6. Even if a contract had been formed it would be void due to the

claimant not acting in good faith.

 

7. The defendant disputes that the claimant has incurred £50

solicitors costs to prepare the claim. The defendant has

reasonable belief that Gladstone solicitor did not prepare the

claim and did not therefore charge the stated amount.

 

8. The defendant has the reasonable belief that the claimant is

abusing the court process by using the threat of action to alarm

the defendant into making a payment that is not owed.

 

9. The claimant has at no time provided an explanation how the sum

has been calculated , the conduct that gave rise to it or how the

amount has climbed from £100 to £150.

 

10. The claimant has not complied with the pre-court protocol. The

particulars of claim contain no detail and divulge no cause of

action. The defendant has no idea what the claim is about , why

the charge arose or what the alleged contract was . There is

nothing that provides a basis for understanding why the claimant

has asked the court to order the payment.

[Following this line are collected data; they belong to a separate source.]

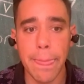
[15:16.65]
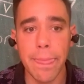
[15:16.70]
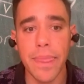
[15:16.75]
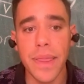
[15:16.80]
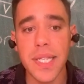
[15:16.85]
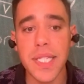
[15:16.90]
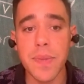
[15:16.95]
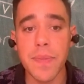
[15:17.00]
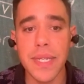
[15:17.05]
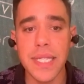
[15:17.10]

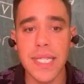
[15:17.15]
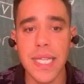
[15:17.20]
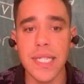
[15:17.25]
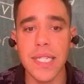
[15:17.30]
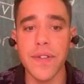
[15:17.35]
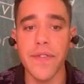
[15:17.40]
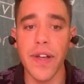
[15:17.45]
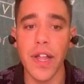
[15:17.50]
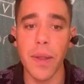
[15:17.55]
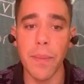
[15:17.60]
This means that
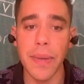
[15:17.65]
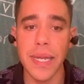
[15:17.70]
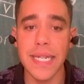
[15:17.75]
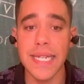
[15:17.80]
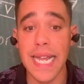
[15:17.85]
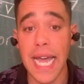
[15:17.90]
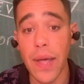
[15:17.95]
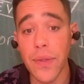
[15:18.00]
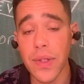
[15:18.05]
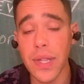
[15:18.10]
development
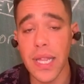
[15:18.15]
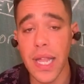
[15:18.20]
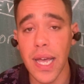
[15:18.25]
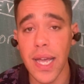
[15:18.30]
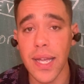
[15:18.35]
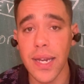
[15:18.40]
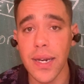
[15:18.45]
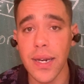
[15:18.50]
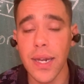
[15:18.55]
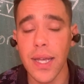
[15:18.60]
down the
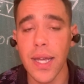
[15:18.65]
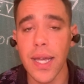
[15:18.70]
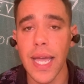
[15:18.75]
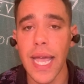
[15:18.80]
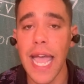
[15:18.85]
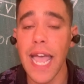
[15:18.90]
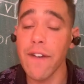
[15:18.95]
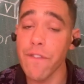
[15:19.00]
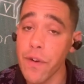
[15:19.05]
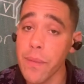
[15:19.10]
line
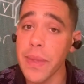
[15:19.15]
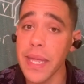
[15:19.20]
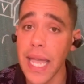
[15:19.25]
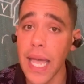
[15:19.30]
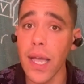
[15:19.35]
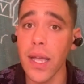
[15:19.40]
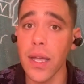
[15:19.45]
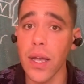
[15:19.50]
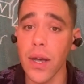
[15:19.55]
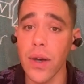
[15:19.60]
and from the
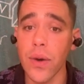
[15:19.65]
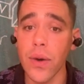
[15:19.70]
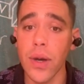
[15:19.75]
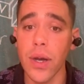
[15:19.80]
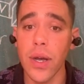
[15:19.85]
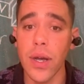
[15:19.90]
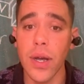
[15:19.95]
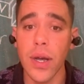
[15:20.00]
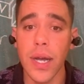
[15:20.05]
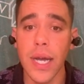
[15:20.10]
get-go
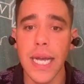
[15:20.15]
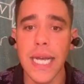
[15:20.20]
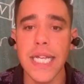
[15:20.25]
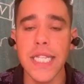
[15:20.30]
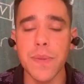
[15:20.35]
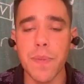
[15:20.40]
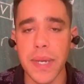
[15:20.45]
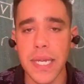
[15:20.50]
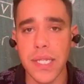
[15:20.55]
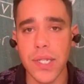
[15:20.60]

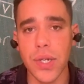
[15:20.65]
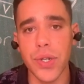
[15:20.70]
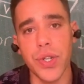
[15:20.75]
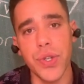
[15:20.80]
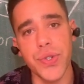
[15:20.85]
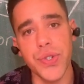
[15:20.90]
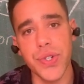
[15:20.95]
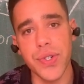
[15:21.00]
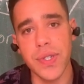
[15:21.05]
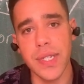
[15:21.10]
is based on
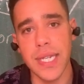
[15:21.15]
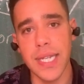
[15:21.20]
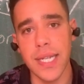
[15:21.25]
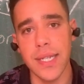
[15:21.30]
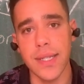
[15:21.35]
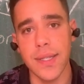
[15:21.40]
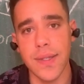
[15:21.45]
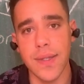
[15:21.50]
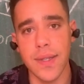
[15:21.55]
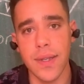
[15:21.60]
users'
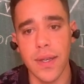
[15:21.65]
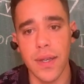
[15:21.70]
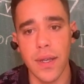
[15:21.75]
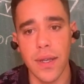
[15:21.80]
needs.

The defendant invites

the court to use its case management powers to strike out the case

as having disclosed no cause of action.

 

11. If the claimant is intending to pursue this claim against the

defendant on the basis that the defendant is the registered keeper

then the claimant has failed to show that the conditions for

recovering the charge under Schedule 4 of the Protection of

Freedoms Act 2012 have been met.

 

12. No evidence has been provided to show a valid Notice to Driver

was given to the driver in accordance with paragraph 7 Schedule 4

of the Protection of Freedoms Act 2012. Where a notice to driver

was given no evidence has been provided to show that a valid

notice to keeper was served in accordance with paragraph 8.

 

13. There is no evidence of any contravention at all.

 

I deny any liability for any sum being due at all to this claimant

and confirm that where stated facts are given within this defence,

I hereby confirm that they are true.